The Neighborhood Renewed For Final Season At CBS
The Neighborhood is coming to an end: CBS has renewed the Cedric the Entertainer comedy for an eighth and final season.
"The brilliant cast and creative team at The Neighborhood led by the incomparable Cedric the Entertainer have brought levity, laughter and poignant storylines to Monday nights for seven incredible seasons," CBS Entertainment president Amy Reisenbach said in a statement Monday. "The Neighborhood is a strong ratings performer for CBS and one of the top comedies on TV. We believe the show's loyal fans deserve a proper farewell season full of the trademark humor and heartfelt moments that are synonymous with the series."
Season-to-date, The Neighborhood has been averaging 4.9 million total viewers (with Live+ playback), down 16% from its Season 6 audience. Out of the 10 live-action sitcoms airing on broadcast TV this season, it ranks No. 4 in viewers, trailing only Georgie & Mandy's First Marriage, Ghosts and Shifting Gears.
The Neighborhood began its run in 2018 with a simple premise: What if the friendliest guy from the Midwest moves his family to a neighborhood in Los Angeles where not everyone looks like him or appreciates his friendliness?
Max Greenfield plays affable Midwesterner Dave Johnson, who, along with his wife Gemma (Beth Behrs) and their son Grover (Hank Greenspan), moves in next door to the cantankerous Calvin Butler (Cedric The Entertainer), his wife Tina (Tichina Arnold) and their two grown-up sons, Malcolm (Sheaun McKinney) and Marty (Marcel Spears).
Calvin, a local business owner, is initially displeased when Dave and his family show up.
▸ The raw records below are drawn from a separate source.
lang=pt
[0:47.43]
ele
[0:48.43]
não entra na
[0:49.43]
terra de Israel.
He fears that it's yet another sign that his neighborhood is being gentrified. However, over time, he changes his tune.
As TVLine previously reported, The Neighborhood's current Season 7 — which consists of 20 episodes — will conclude with a backdoor pilot for a potential spinoff headlined by McKinney and Spears. The as-yet-untitled offshoot, which is being eyed for the 2025-26 TV season, would see Malcolm and Marty "embark on new adventures, finally leaving their parents' nest to start the next chapter of their lives, finding themselves the newcomers in a neighborhood that's both close but yet world apart: Venice Beach," according to the official logline.
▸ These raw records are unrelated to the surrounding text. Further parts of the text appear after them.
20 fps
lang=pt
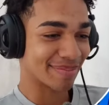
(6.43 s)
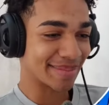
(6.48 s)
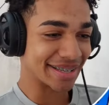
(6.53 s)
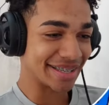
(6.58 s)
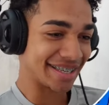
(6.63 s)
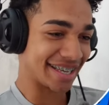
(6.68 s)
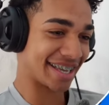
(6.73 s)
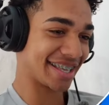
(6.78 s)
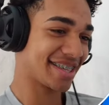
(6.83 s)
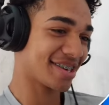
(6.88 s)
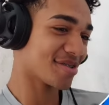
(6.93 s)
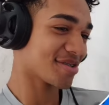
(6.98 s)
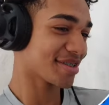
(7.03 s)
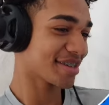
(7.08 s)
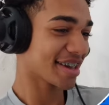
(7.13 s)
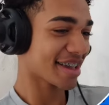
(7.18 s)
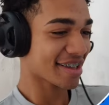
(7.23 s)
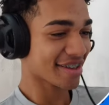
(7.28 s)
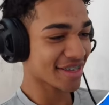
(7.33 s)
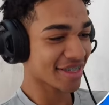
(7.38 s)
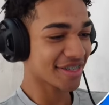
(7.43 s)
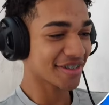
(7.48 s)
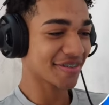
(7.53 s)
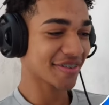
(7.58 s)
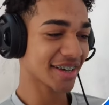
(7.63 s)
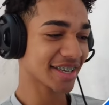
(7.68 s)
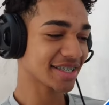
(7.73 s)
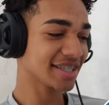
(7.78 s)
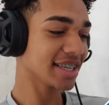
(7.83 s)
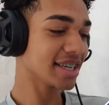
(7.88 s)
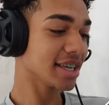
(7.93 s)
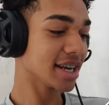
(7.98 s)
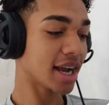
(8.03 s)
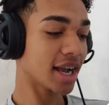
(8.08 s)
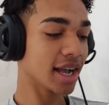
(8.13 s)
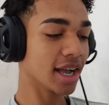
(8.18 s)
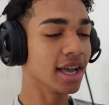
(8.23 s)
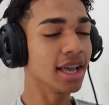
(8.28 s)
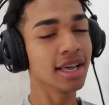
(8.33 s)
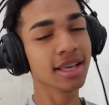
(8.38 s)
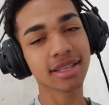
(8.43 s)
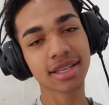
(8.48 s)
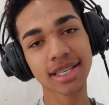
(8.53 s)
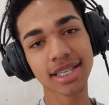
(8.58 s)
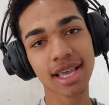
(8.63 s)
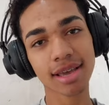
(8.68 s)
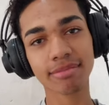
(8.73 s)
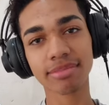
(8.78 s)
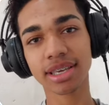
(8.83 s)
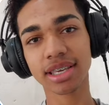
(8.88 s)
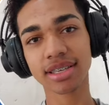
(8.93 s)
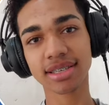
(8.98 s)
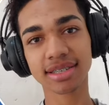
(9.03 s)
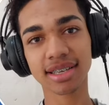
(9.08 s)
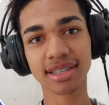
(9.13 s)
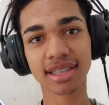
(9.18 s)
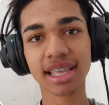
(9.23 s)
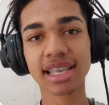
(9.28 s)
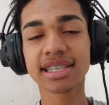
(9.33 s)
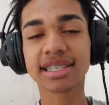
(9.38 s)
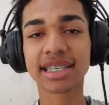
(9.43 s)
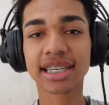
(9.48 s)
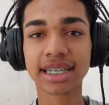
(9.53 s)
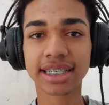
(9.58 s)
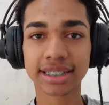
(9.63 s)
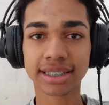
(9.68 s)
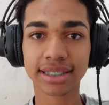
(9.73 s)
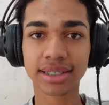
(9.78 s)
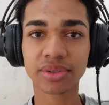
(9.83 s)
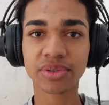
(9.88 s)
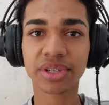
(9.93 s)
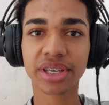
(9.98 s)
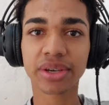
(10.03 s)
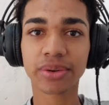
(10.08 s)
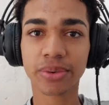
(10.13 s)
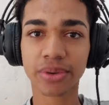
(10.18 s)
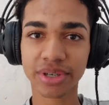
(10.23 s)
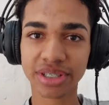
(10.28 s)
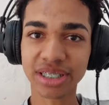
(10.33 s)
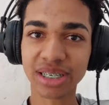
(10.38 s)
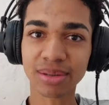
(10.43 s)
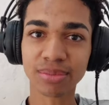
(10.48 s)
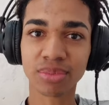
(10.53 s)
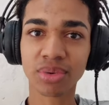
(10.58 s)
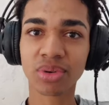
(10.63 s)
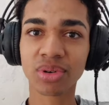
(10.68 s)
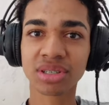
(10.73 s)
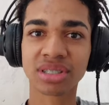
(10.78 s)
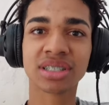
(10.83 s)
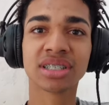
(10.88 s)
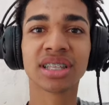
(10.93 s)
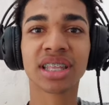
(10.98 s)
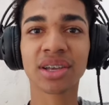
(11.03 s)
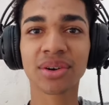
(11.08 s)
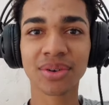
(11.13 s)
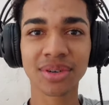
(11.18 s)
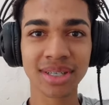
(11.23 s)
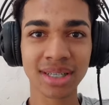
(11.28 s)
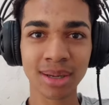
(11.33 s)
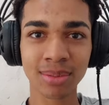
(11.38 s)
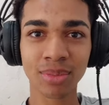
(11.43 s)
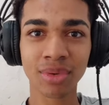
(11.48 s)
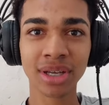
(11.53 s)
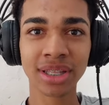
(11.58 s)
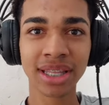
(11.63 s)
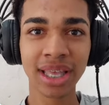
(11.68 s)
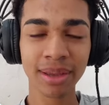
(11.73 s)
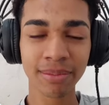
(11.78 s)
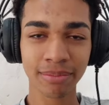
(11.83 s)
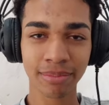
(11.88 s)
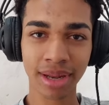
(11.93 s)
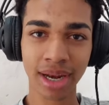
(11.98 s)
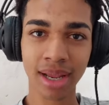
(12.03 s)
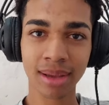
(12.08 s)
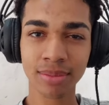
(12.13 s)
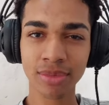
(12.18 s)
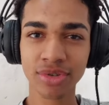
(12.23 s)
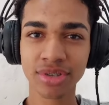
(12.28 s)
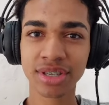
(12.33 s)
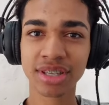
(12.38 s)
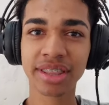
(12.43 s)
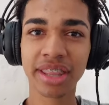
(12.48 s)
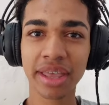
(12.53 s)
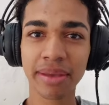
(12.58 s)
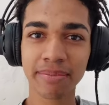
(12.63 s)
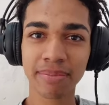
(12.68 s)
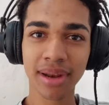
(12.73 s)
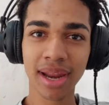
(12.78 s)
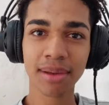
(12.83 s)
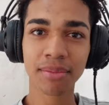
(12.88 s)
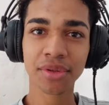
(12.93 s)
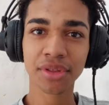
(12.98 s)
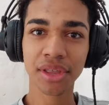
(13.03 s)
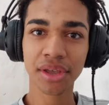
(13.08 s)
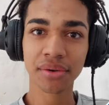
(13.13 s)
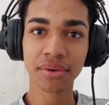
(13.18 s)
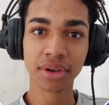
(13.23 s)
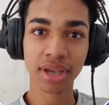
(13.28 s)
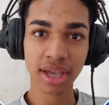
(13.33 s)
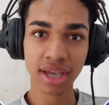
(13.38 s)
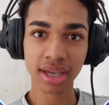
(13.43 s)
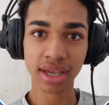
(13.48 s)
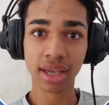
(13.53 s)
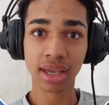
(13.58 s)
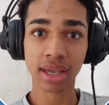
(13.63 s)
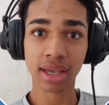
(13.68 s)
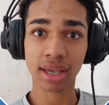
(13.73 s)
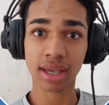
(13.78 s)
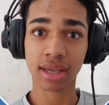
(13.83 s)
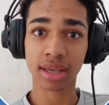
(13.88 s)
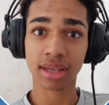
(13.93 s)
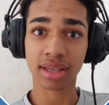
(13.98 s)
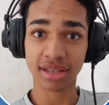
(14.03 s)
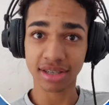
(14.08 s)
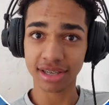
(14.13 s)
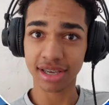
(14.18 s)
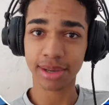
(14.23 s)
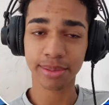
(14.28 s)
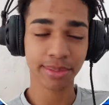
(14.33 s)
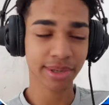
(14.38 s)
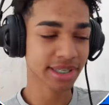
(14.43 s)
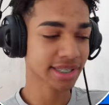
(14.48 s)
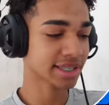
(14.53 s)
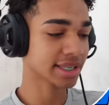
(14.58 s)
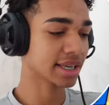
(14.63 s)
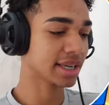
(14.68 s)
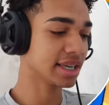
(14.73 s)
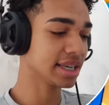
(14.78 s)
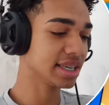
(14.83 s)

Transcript: rapaziadinha, hoje a gente vai zerar. Você sabe que se tem zeração tem coisa boa, se tem coisa boa tem prêmio, se tem prêmio tem o quê? Gemas.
The Malcolm-and-Marty series is separate from the Tracy Morgan-led Crutch. That Neighborhood spinoff, which received a series order in May, will bypass CBS and bow on Paramount+. In that show, Morgan will not reprise his Season 4 role as Calvin Butler's wealthy brother Curtis, but instead play a new character: Calvin's cousin, Francois "Frank" Crutchfield – or, as his friends call him, Crutch — "a Harlem widower whose empty nest plans are put on hold after his millennial son (Jermaine Fowler) and free-spirited daughter (Adrianna Mitchell) move back home."